Data supplied:
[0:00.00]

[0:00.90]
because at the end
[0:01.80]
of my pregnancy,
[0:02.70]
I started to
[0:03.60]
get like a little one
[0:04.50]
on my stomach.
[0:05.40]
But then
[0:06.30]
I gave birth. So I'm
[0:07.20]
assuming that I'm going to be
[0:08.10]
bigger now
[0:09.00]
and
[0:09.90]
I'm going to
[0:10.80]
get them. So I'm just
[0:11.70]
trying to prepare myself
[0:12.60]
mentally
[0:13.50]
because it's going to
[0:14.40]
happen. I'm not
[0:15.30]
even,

* * *

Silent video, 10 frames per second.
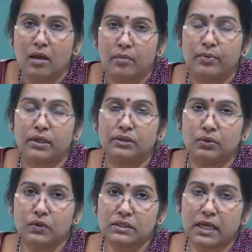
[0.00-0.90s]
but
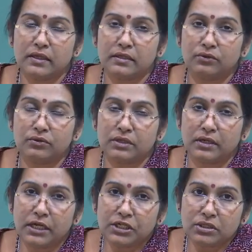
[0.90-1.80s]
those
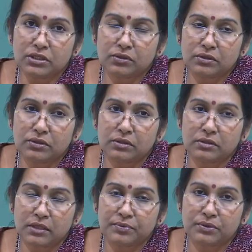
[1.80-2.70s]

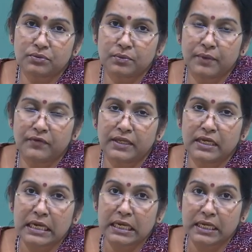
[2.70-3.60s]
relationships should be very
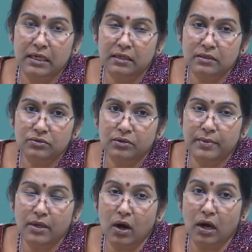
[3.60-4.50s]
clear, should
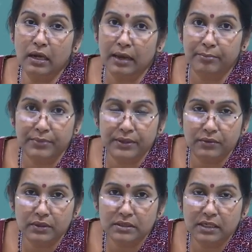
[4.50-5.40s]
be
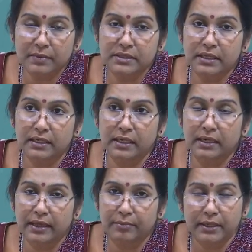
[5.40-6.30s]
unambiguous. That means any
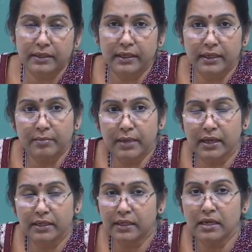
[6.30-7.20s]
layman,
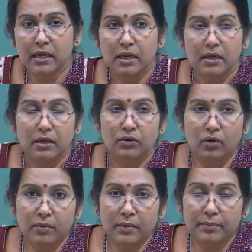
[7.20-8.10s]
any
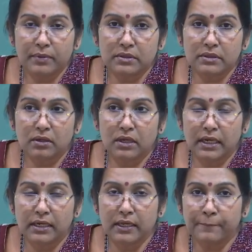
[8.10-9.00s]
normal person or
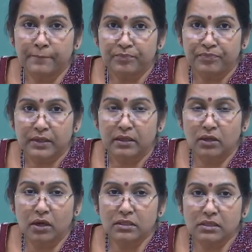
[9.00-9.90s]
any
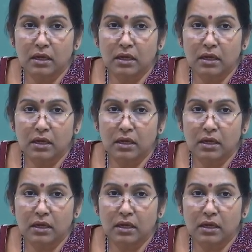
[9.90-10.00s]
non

--

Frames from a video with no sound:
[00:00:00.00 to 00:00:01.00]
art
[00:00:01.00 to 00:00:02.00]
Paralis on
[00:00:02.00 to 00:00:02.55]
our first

What you are asked to do:
Look for the string "video" in the records, and copy every line where it is found.

Exercise answer:
Silent video, 10 frames per second.
Frames from a video with no sound:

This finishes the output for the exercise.